(Collected data)
○ ○ ○ ○ ○
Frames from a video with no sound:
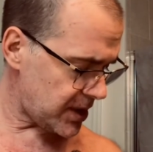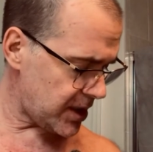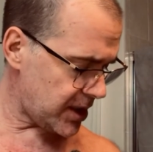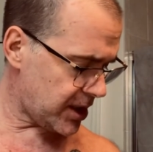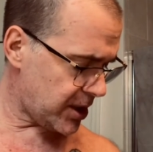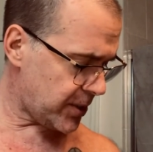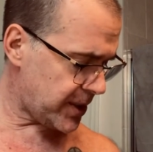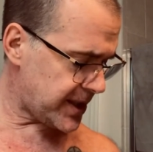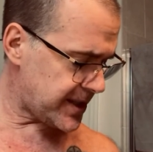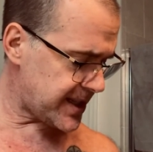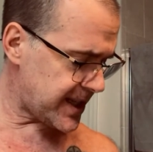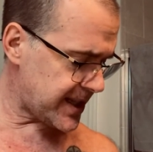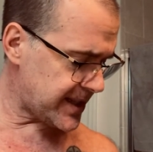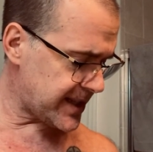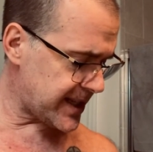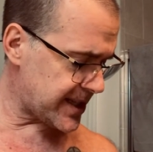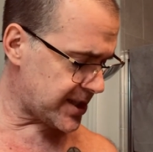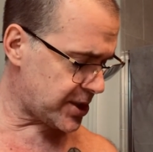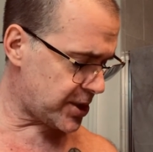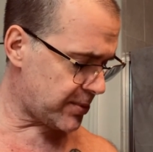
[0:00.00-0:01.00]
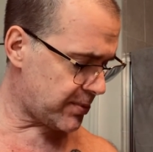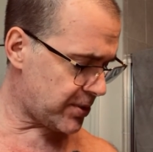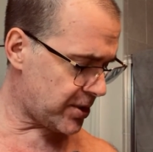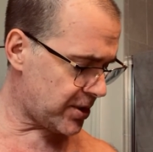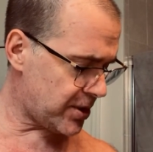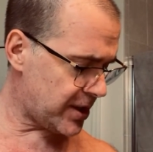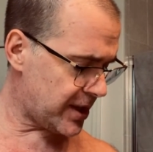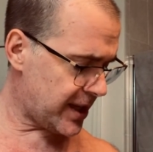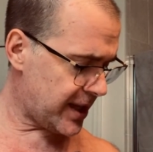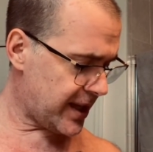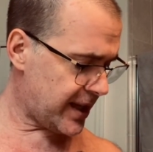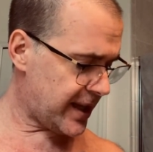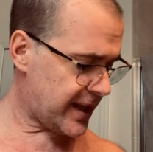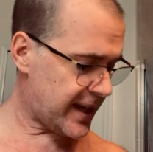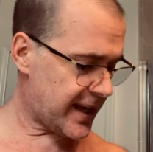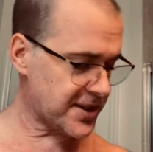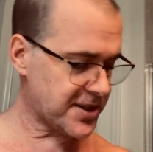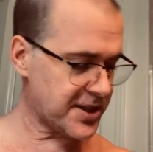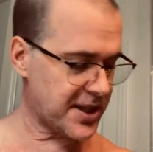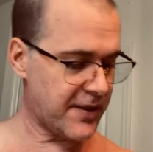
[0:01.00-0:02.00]
Go ahead and take that to the bowl. I
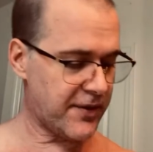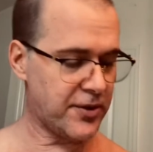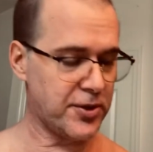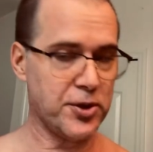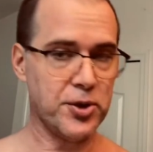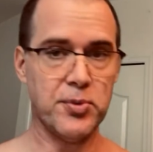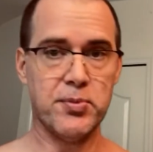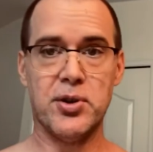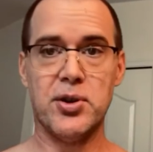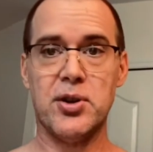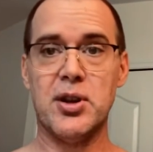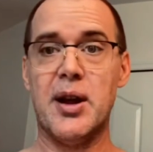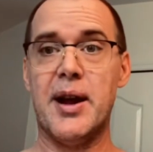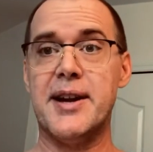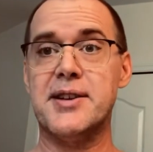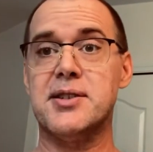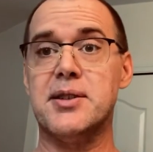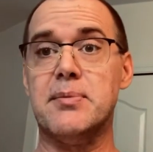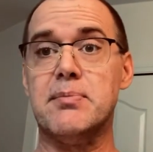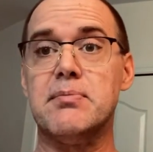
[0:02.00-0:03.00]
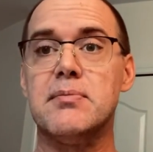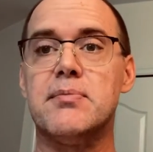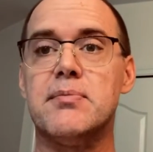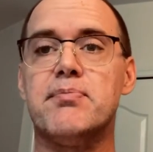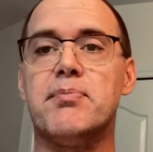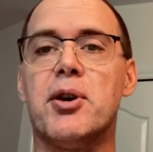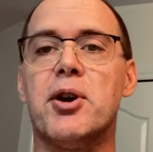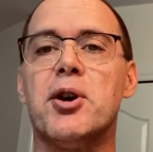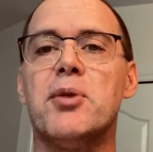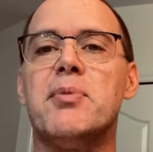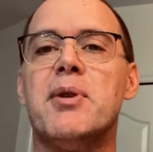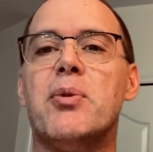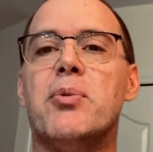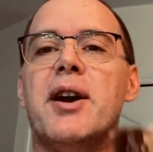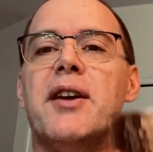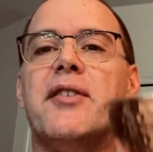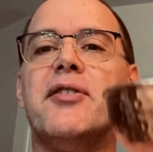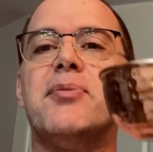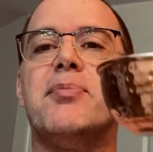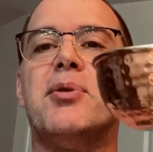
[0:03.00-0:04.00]
actually have a new bowl. I actually borrowed my
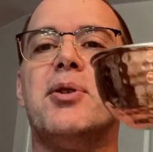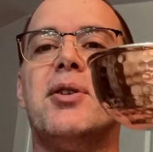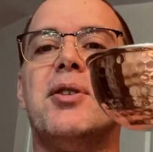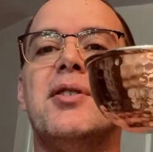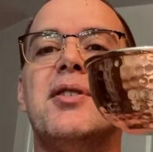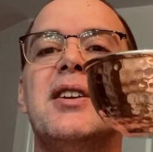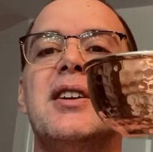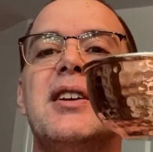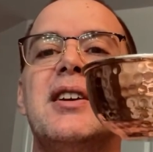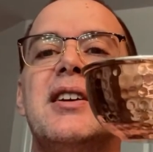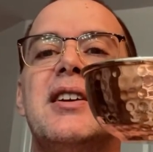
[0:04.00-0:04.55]
wife's bowl.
○ ○ ○ ○ ○
> [What you will do] Please leave out the pictures while you copy exactly the lines from the one containing "[0:01.00-0:02.00]" through the end of the records.

> [Solution for this problem]
[0:01.00-0:02.00]
Go ahead and take that to the bowl. I
[0:02.00-0:03.00]
[0:03.00-0:04.00]
actually have a new bowl. I actually borrowed my
[0:04.00-0:04.55]
wife's bowl.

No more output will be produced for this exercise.